Nearly half of parents in North Hertfordshire who are required to pay their child maintenance through government intervention are still failing to pay their ex-partners.

The charity Gingerbread, which supports single-parent families, says that payments can lift single-parent families out of poverty and it is "simply not acceptable" that more than 100,000 children nationally are not receiving maintenance.

New figures from the Department for Work and Pensions show that 130 parents did not pay support due through the Child Maintenance Service's collect and pay scheme in North Herts between April and June this year.
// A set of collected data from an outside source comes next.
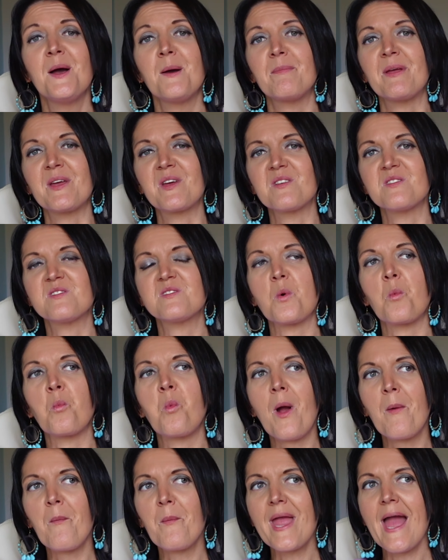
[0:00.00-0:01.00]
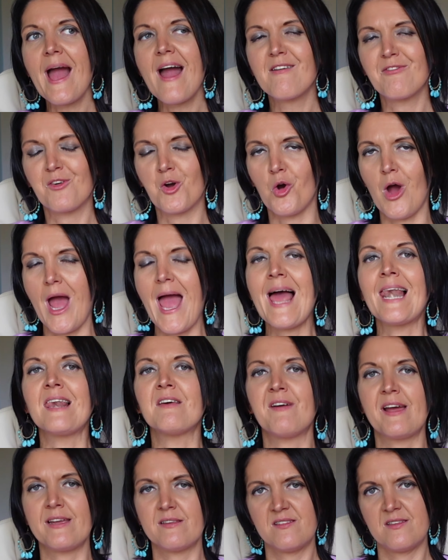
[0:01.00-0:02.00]
Because when we have got
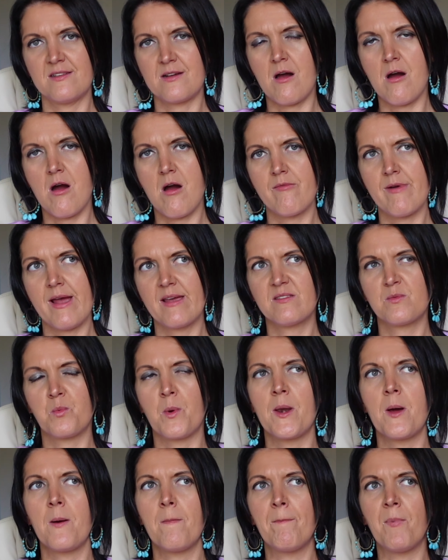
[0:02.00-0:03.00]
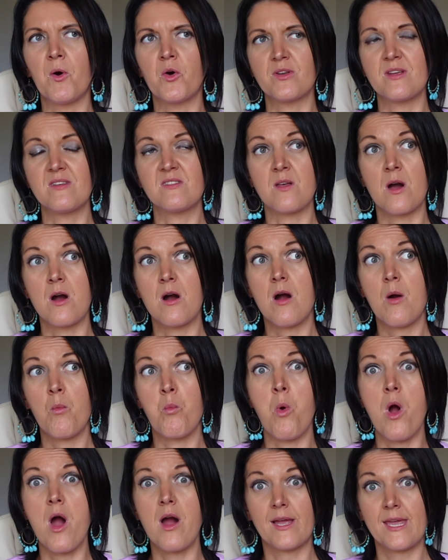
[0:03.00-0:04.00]
elevated heart rates, when our bodies are
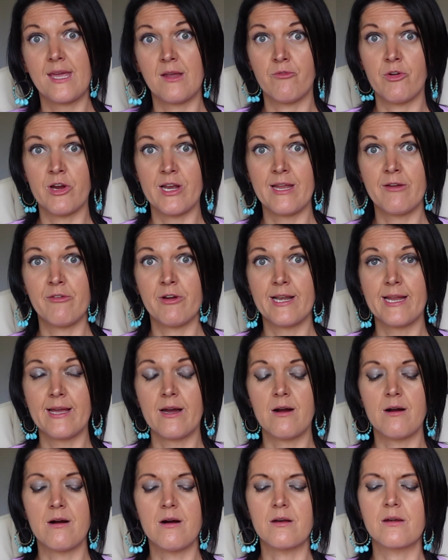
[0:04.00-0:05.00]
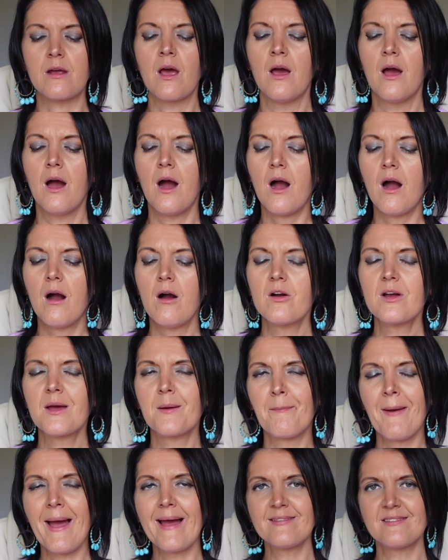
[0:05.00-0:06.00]
working really, really hard, our
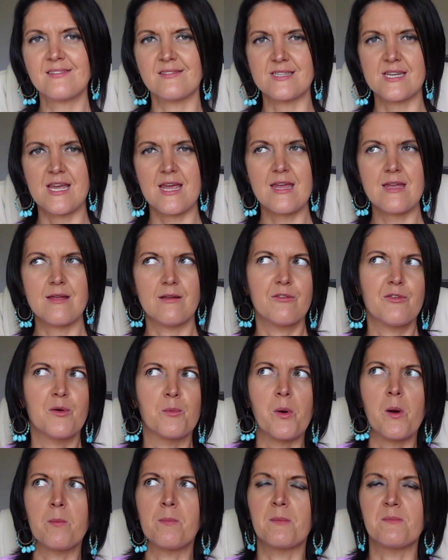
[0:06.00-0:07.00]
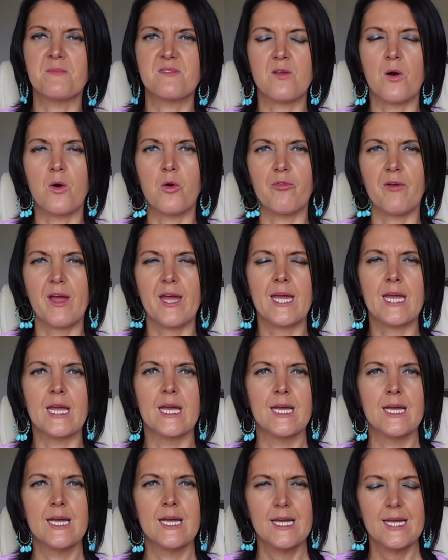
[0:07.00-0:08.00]
capacity for problem solving
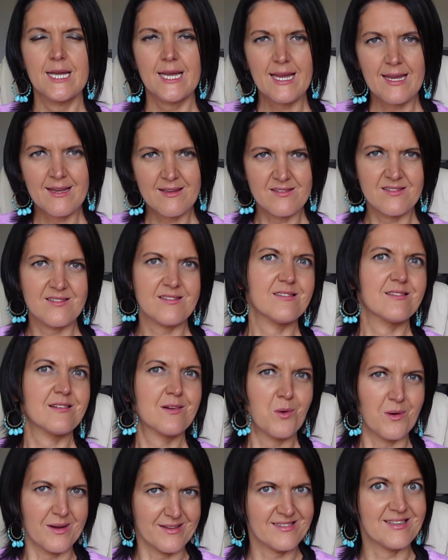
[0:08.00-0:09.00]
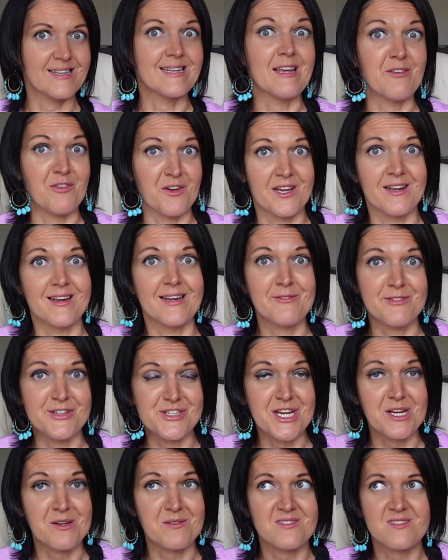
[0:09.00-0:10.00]
is quite significantly
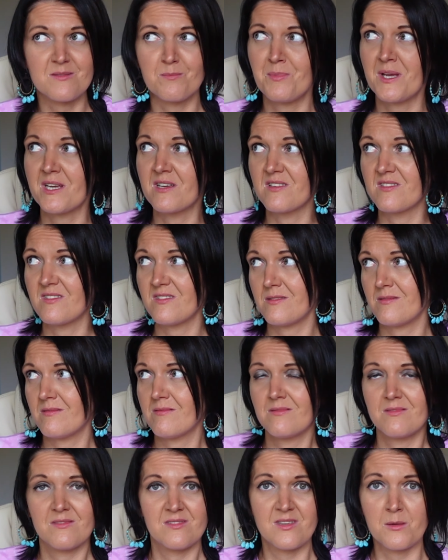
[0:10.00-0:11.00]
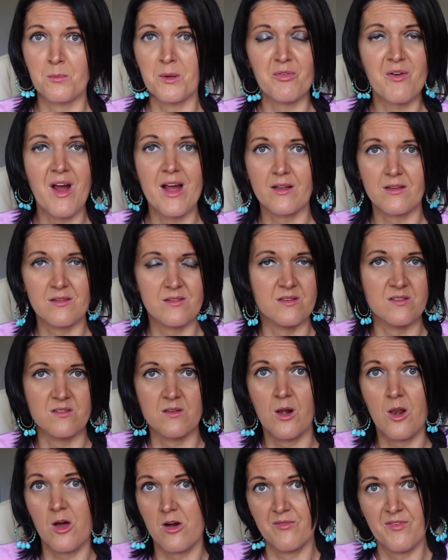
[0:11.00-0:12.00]
reduced. Because to be frank, there's a
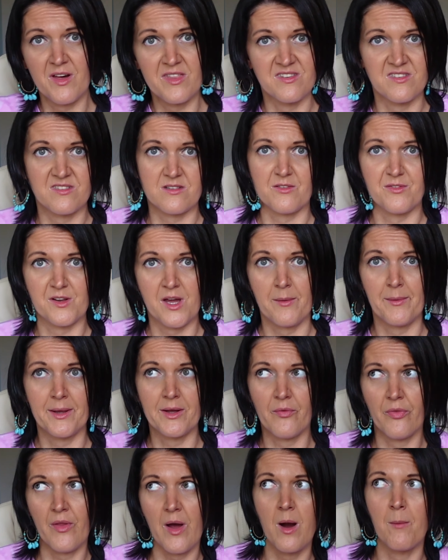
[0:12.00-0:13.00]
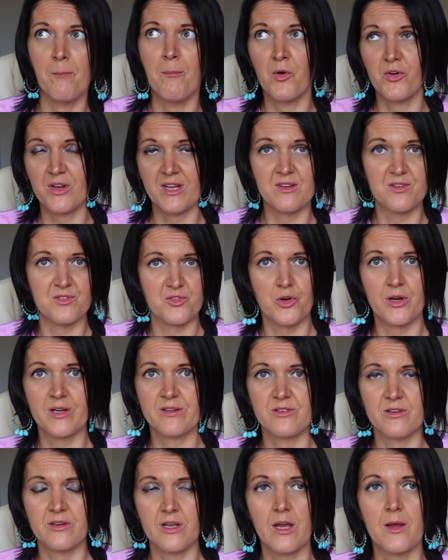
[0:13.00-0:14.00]
lot of other stuff going on that our body is trying
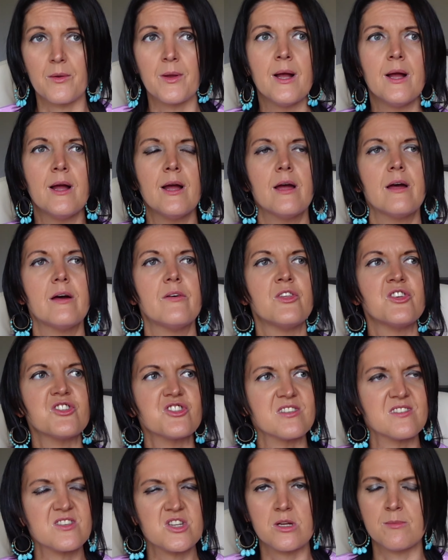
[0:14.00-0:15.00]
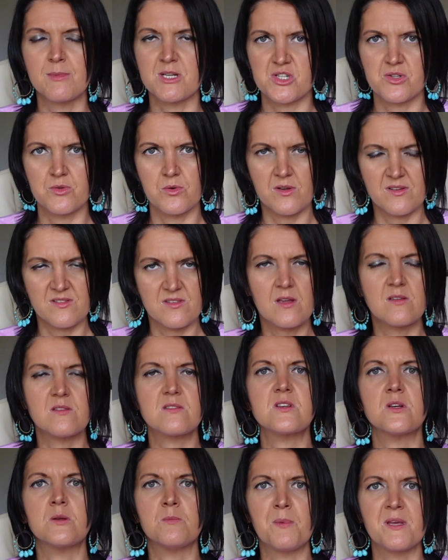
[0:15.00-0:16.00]
to do. There's just too much noise, it's
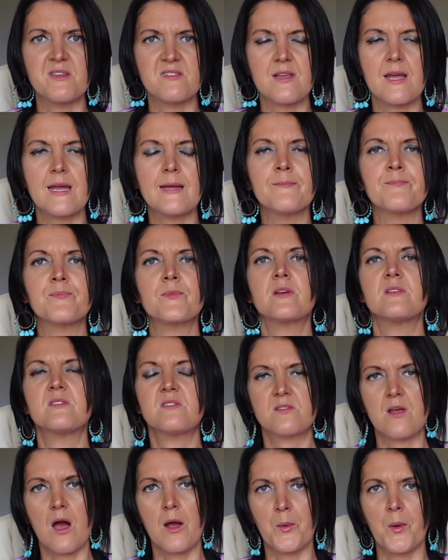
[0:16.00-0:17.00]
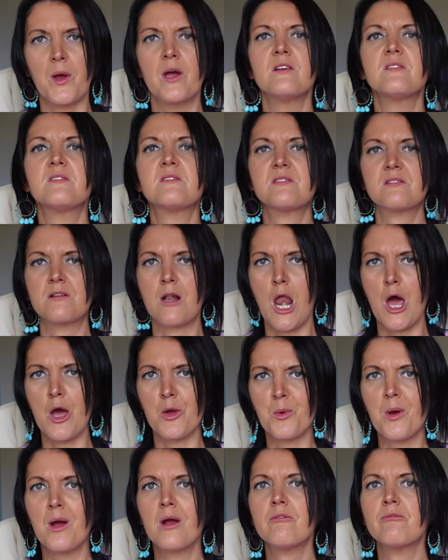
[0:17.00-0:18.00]
too busy. So
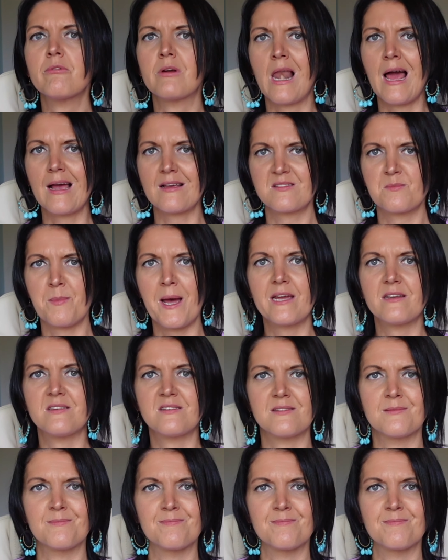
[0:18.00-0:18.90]
slow, relaxed pace.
Overall, the collect and pay scheme, which is implemented by the CMS when the parents cannot arrange the payments between themselves, covered 270 parents and 380 children in North Herts. The numbers in the data are rounded to the nearest 10.

The CMS is supposed to take money directly from these parents' earnings or their bank account if they try to avoid payments, and can eventually take them to court. Despite this, 48 per cent had not made any payment in North Herts.

Across Great Britain, 33 per cent of the 139,300 parents who had to pay through the collect and pay scheme failed to pay their child maintenance.

The CMS, which agrees payment of child support with parents, can alternatively calculate the amount of child support to be paid and parents can make the arrangements themselves - a scheme called direct pay.

In North Herts, 590 parents made direct pay arrangements from April to June, covering 870 children.

Joe Richardson, research and policy officer at Gingerbread said: "We regularly hear from single parents who have battled long and hard, often without success, to secure child maintenance payments to cover the essential day-to-day costs of raising their child.

Tallulah Perez-Sphar, from the Department of Work and Pensions, said that: "We're committed to improving the way CMS works and we recently got new powers to tackle people who don't pay what they owe.

"Every day we use civil enforcement action to secure payments on behalf of children and the amount being arranged is up 20 per cent over the past year."